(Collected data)
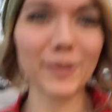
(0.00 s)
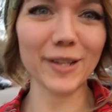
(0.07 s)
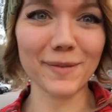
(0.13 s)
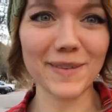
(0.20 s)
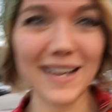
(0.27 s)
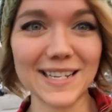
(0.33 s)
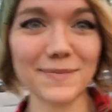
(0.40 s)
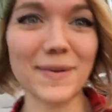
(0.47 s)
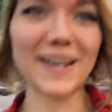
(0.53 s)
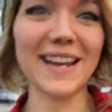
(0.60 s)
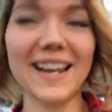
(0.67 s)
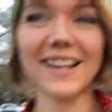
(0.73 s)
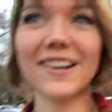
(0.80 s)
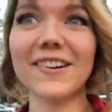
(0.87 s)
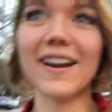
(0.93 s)
pull-up day is
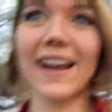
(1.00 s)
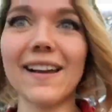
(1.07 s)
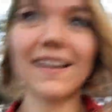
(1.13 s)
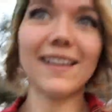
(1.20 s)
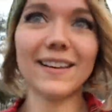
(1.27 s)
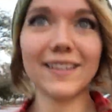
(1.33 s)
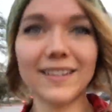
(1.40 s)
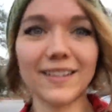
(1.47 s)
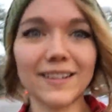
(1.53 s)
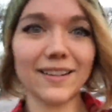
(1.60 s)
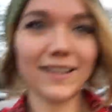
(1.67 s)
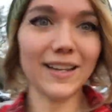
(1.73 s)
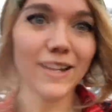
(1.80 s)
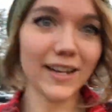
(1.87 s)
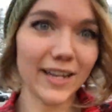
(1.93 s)
Monday. Okay,
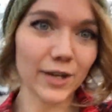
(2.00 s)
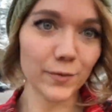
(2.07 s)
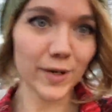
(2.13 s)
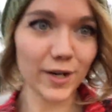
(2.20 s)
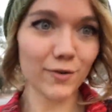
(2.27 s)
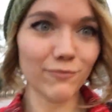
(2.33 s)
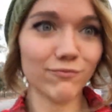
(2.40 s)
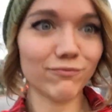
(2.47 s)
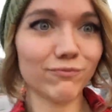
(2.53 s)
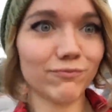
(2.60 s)
here we go.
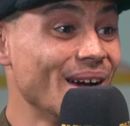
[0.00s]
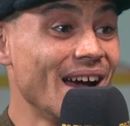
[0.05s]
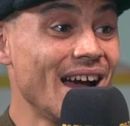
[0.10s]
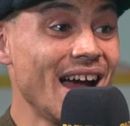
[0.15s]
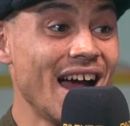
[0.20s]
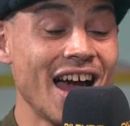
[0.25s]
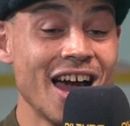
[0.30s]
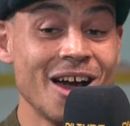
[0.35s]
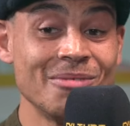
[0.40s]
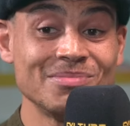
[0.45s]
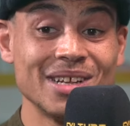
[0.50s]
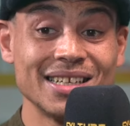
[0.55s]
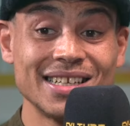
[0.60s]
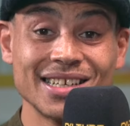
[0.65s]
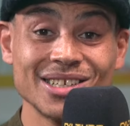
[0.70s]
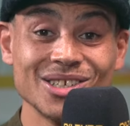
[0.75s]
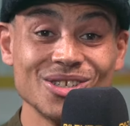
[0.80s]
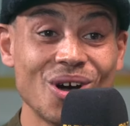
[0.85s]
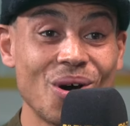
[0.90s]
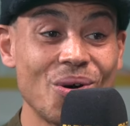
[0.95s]
They
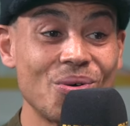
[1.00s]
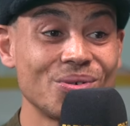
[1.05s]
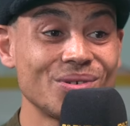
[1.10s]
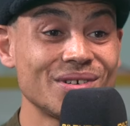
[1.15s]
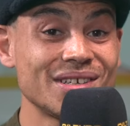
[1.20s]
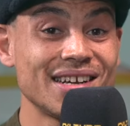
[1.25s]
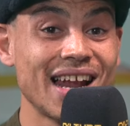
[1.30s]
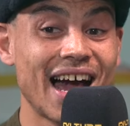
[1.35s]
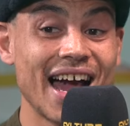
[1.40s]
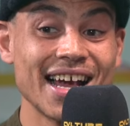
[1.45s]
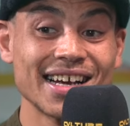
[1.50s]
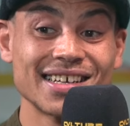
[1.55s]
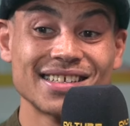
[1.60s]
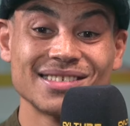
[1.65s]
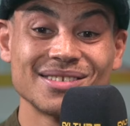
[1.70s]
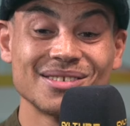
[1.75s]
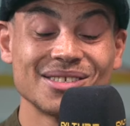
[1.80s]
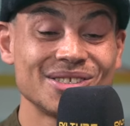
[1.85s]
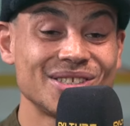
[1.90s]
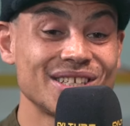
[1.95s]
didn't know,
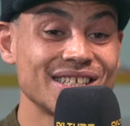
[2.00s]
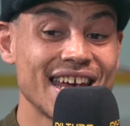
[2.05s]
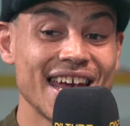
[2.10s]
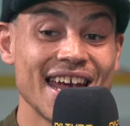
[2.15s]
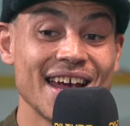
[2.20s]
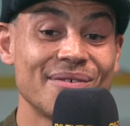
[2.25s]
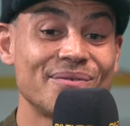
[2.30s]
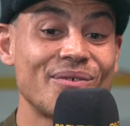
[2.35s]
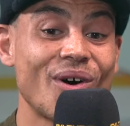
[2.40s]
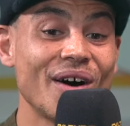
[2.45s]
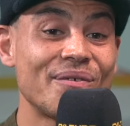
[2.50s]
to hear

- Exercise details
Repeat all entries exactly. Skip the pictures.

- Finished exercise
(0.00 s)
(0.07 s)
(0.13 s)
(0.20 s)
(0.27 s)
(0.33 s)
(0.40 s)
(0.47 s)
(0.53 s)
(0.60 s)
(0.67 s)
(0.73 s)
(0.80 s)
(0.87 s)
(0.93 s)
pull-up day is
(1.00 s)
(1.07 s)
(1.13 s)
(1.20 s)
(1.27 s)
(1.33 s)
(1.40 s)
(1.47 s)
(1.53 s)
(1.60 s)
(1.67 s)
(1.73 s)
(1.80 s)
(1.87 s)
(1.93 s)
Monday. Okay,
(2.00 s)
(2.07 s)
(2.13 s)
(2.20 s)
(2.27 s)
(2.33 s)
(2.40 s)
(2.47 s)
(2.53 s)
(2.60 s)
here we go.
[0.00s]
[0.05s]
[0.10s]
[0.15s]
[0.20s]
[0.25s]
[0.30s]
[0.35s]
[0.40s]
[0.45s]
[0.50s]
[0.55s]
[0.60s]
[0.65s]
[0.70s]
[0.75s]
[0.80s]
[0.85s]
[0.90s]
[0.95s]
They
[1.00s]
[1.05s]
[1.10s]
[1.15s]
[1.20s]
[1.25s]
[1.30s]
[1.35s]
[1.40s]
[1.45s]
[1.50s]
[1.55s]
[1.60s]
[1.65s]
[1.70s]
[1.75s]
[1.80s]
[1.85s]
[1.90s]
[1.95s]
didn't know,
[2.00s]
[2.05s]
[2.10s]
[2.15s]
[2.20s]
[2.25s]
[2.30s]
[2.35s]
[2.40s]
[2.45s]
[2.50s]
to hear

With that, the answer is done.